# Bias Mitigation Using Reweighing

In this notebook, we apply a bias mitigation technique (Reweighing) from AIF360 on our cleaned Adult dataset. The goals are to:

- Load the cleaned dataset (`train_cleaned.csv`).
- Convert the data into an AIF360 `BinaryLabelDataset` format.
- Apply the reweighing algorithm to adjust instance weights to reduce bias.
- Convert the reweighted dataset back to a pandas DataFrame and save it as `weighted_train.csv`.

Let's begin by setting up the necessary file paths and loading our cleaned data.


In [6]:
import os
import sys
import pandas as pd
from aif360.datasets import BinaryLabelDataset
from aif360.algorithms.preprocessing import Reweighing

# Determine current working directory
current_dir = os.getcwd()
print("Current working directory:", current_dir)

# If the current directory is 'notebooks', move up one level to get the project root.
if os.path.basename(current_dir) == "notebooks":
    project_root = os.path.abspath(os.path.join(current_dir, ".."))
else:
    project_root = current_dir

print("Project root directory:", project_root)

# Construct the absolute path to the cleaned data file.
cleaned_csv_path = os.path.join(project_root, "data", "train_cleaned.csv")
print("Looking for cleaned data at:", cleaned_csv_path)

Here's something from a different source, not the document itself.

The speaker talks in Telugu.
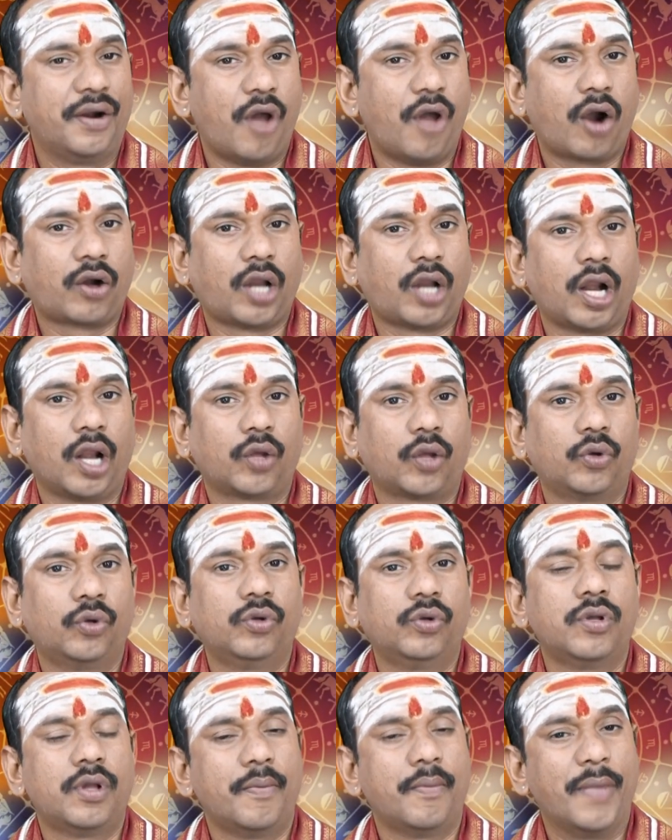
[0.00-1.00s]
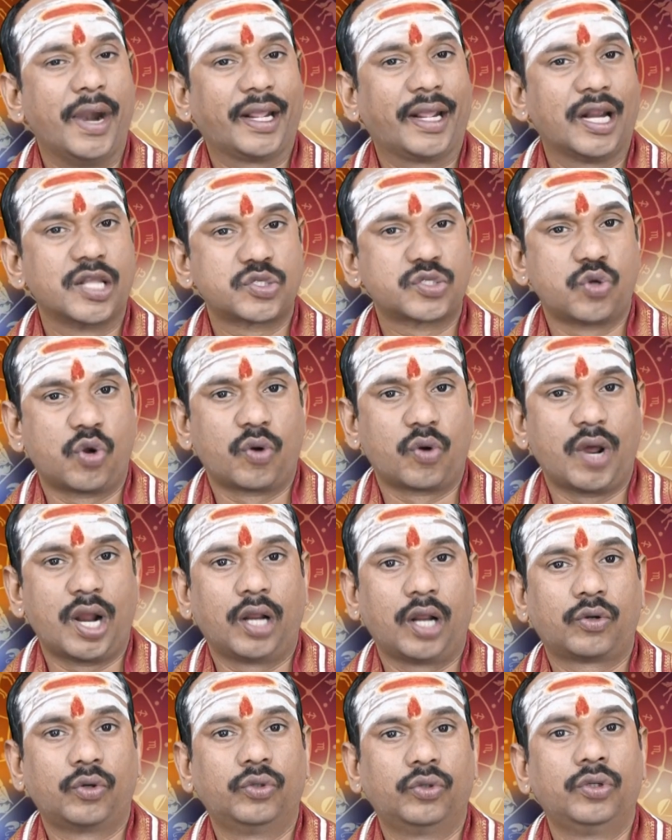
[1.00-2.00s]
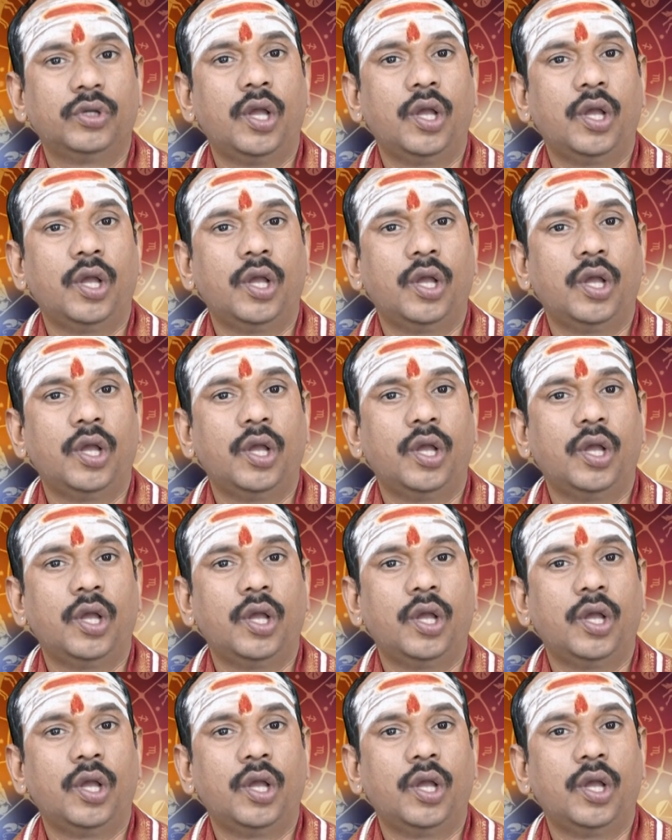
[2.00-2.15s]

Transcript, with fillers: డాక్టర్లకు మెడికల్ స్టోర్ వాళ్లకు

# Check if the cleaned data file exists.
if not os.path.exists(cleaned_csv_path):
    sys.exit(f"Error: Cleaned data file not found at {cleaned_csv_path}.\n"
             "Please run the data_cleaning script to generate train_cleaned.csv before proceeding.")

# Load the cleaned data.
df = pd.read_csv(cleaned_csv_path)
print("Loaded cleaned data with shape:", df.shape)

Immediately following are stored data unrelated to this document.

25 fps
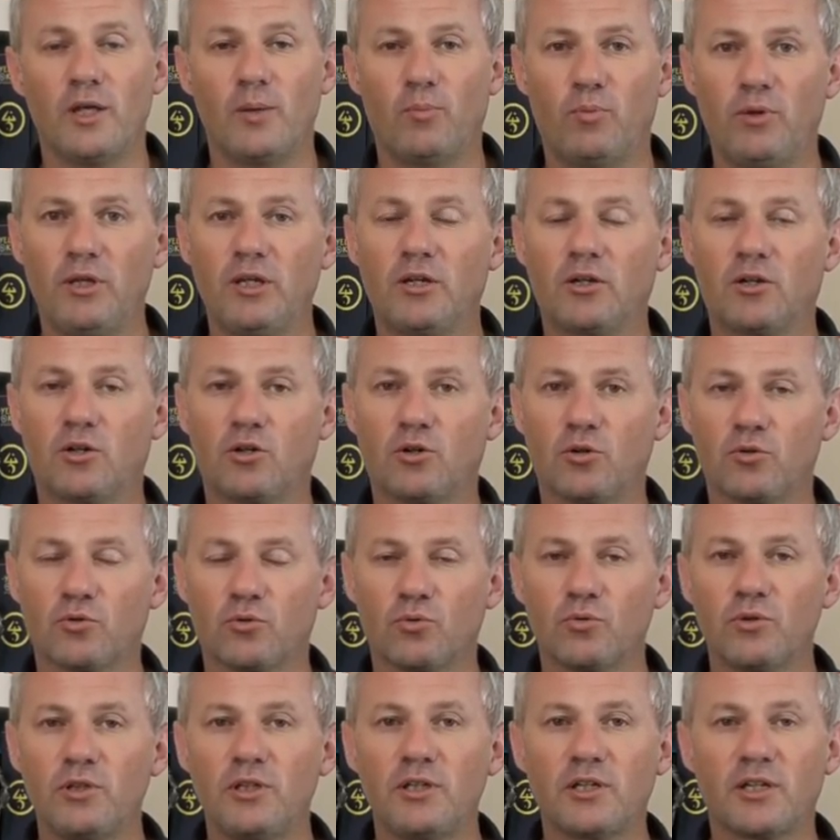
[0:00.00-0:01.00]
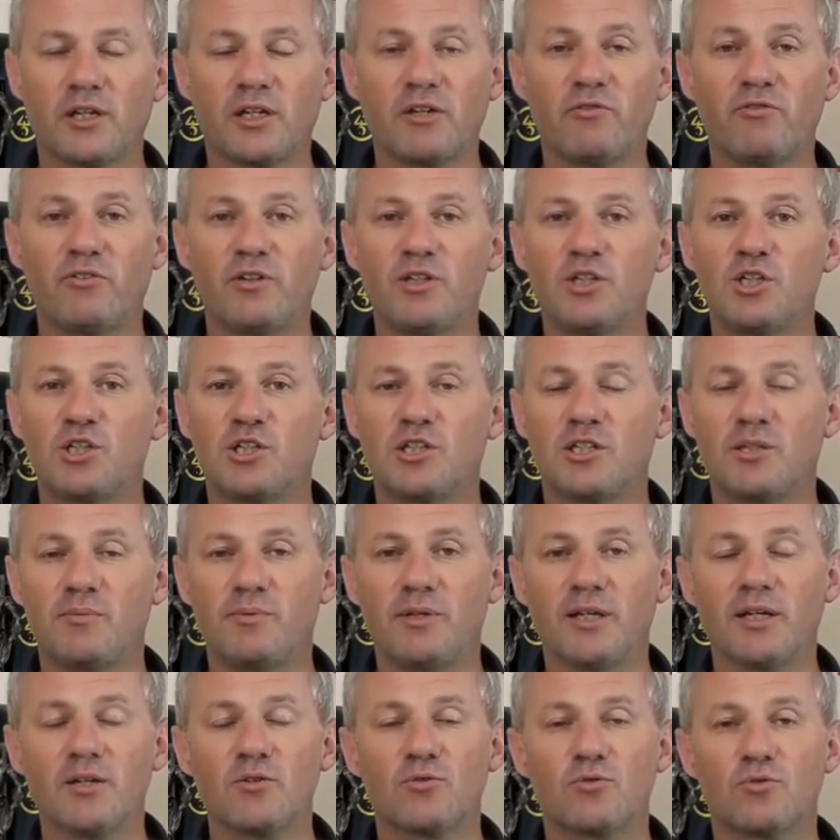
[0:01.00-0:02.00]
Et puis quand on y réfléchit
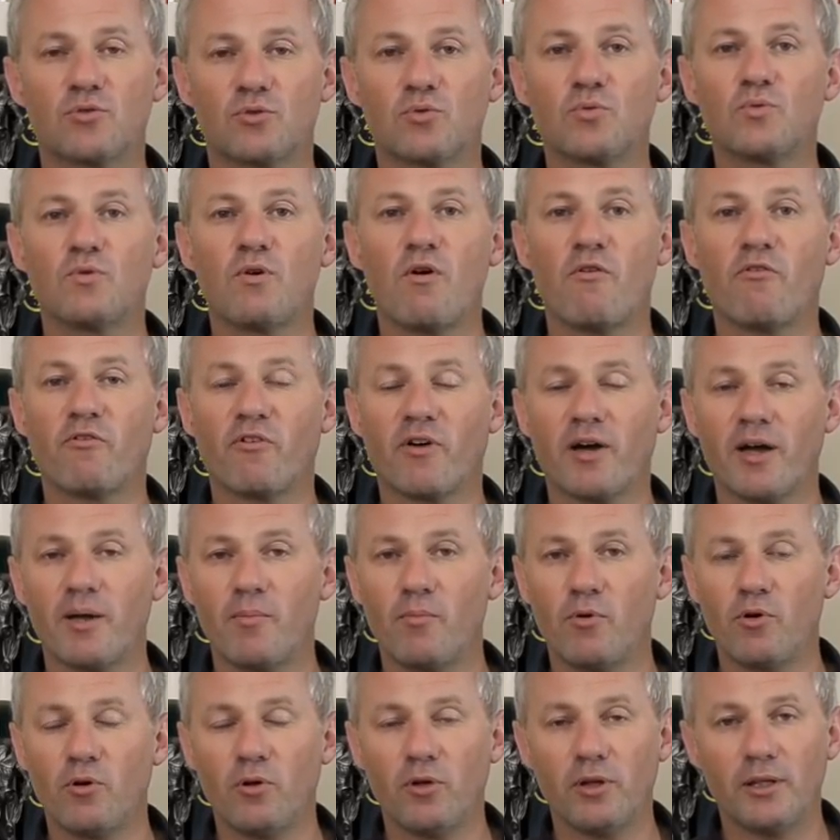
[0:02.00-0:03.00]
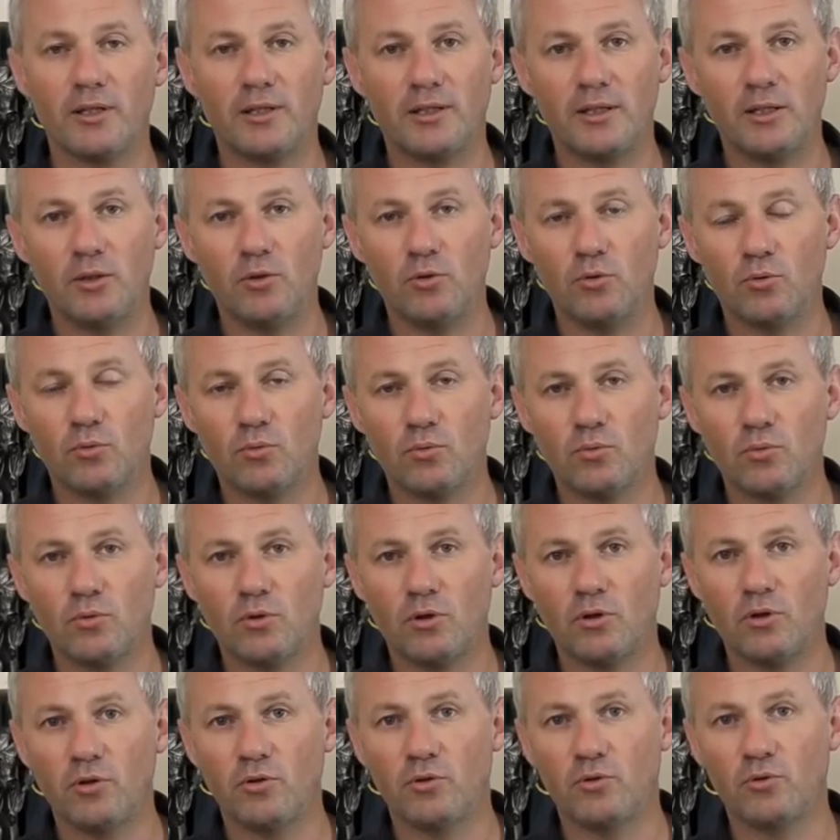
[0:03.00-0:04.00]
bien, ce sont vraiment des
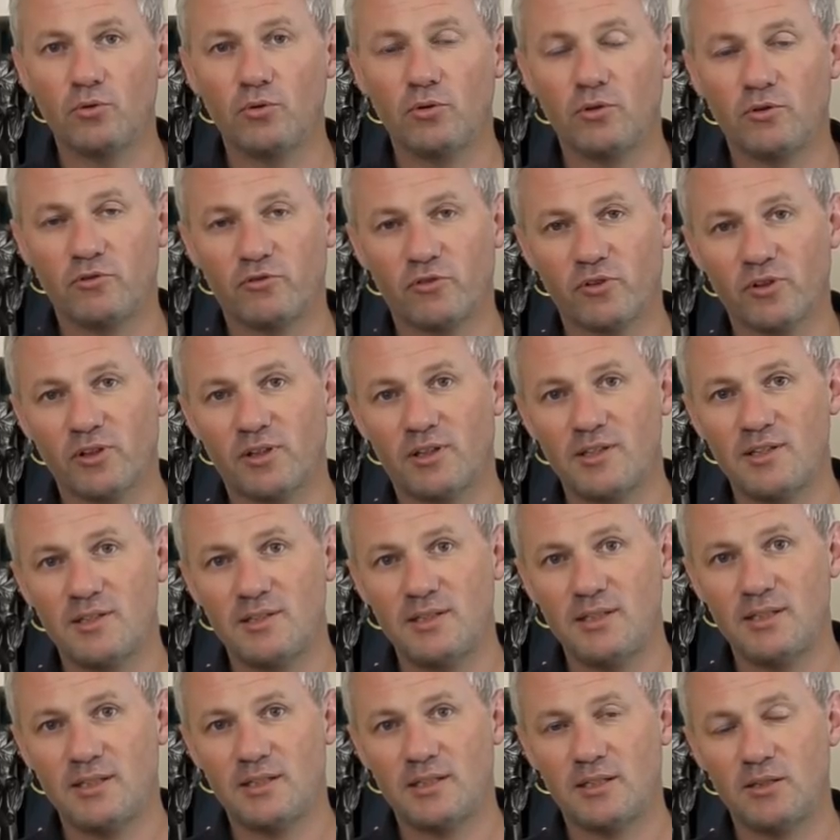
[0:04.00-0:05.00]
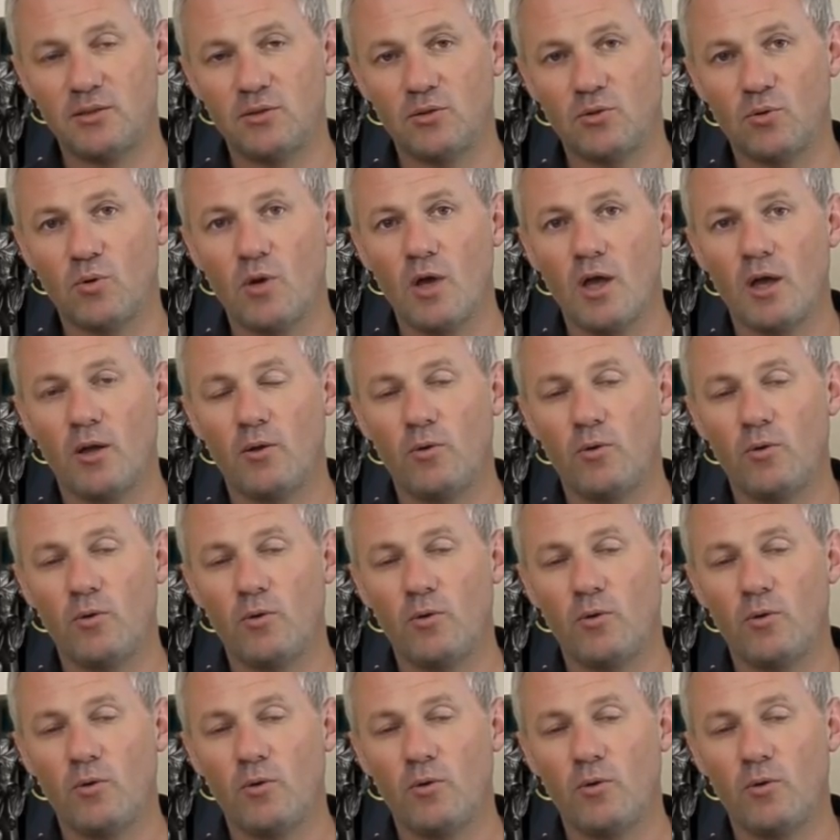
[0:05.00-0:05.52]
noms de fantasy qui ne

Current working directory: /Users/stay-c/Desktop/AI_Fairness_Project/notebooks
Project root directory: /Users/stay-c/Desktop/AI_Fairness_Project
Looking for cleaned data at: /Users/stay-c/Desktop/AI_Fairness_Project/data/train_cleaned.csv
Loaded cleaned data with shape: (32561, 15)


## 2. Convert DataFrame to AIF360 BinaryLabelDataset

We now convert our pandas DataFrame into an AIF360 `BinaryLabelDataset`.  
In our dataset:
- The target column is `income_binary`.
- The protected attribute is `sex`.

This conversion is essential for applying bias mitigation algorithms provided by AIF360.


In [7]:
from aif360.datasets import BinaryLabelDataset

# Convert the DataFrame to an AIF360 BinaryLabelDataset.
dataset = BinaryLabelDataset(df=df, label_names=['income_binary'], protected_attribute_names=['sex'])
print("Data converted to BinaryLabelDataset format.")


Data converted to BinaryLabelDataset format.


## 3. Apply the Reweighing Algorithm

Next, we apply the reweighing bias mitigation technique.  
- We designate `sex` = 0 as the unprivileged group and `sex` = 1 as the privileged group.
- The algorithm adjusts the weights of instances to reduce bias.


In [8]:
from aif360.algorithms.preprocessing import Reweighing

# Apply the Reweighing algorithm.
rw = Reweighing(unprivileged_groups=[{'sex': 0}], privileged_groups=[{'sex': 1}])
dataset_reweighted = rw.fit_transform(dataset)
print("Reweighing applied to dataset.")


Reweighing applied to dataset.


## 4. Convert Reweighted Dataset and Save

We now convert the reweighted AIF360 dataset back into a pandas DataFrame.  
Finally, we save this weighted dataset as `weighted_train.csv` for subsequent model training and evaluation.


In [9]:
# Convert the reweighted dataset back to a pandas DataFrame.
weighted_df, _ = dataset_reweighted.convert_to_dataframe()

# Define the path to save the weighted data.
weighted_csv_path = os.path.join(project_root, "data", "weighted_train.csv")

# Save the weighted data.
weighted_df.to_csv(weighted_csv_path, index=False)
print("Weighted data saved as:", weighted_csv_path)


Weighted data saved as: /Users/stay-c/Desktop/AI_Fairness_Project/data/weighted_train.csv


## Conclusion

In this notebook, we:
- Set up our environment and loaded the cleaned dataset.
- Converted the data into an AIF360 `BinaryLabelDataset`.
- Applied the reweighing algorithm to mitigate bias.
- Saved the weighted data as `weighted_train.csv`.

This reweighted dataset will now be used in later steps (e.g., model training and evaluation) to assess the impact of bias mitigation.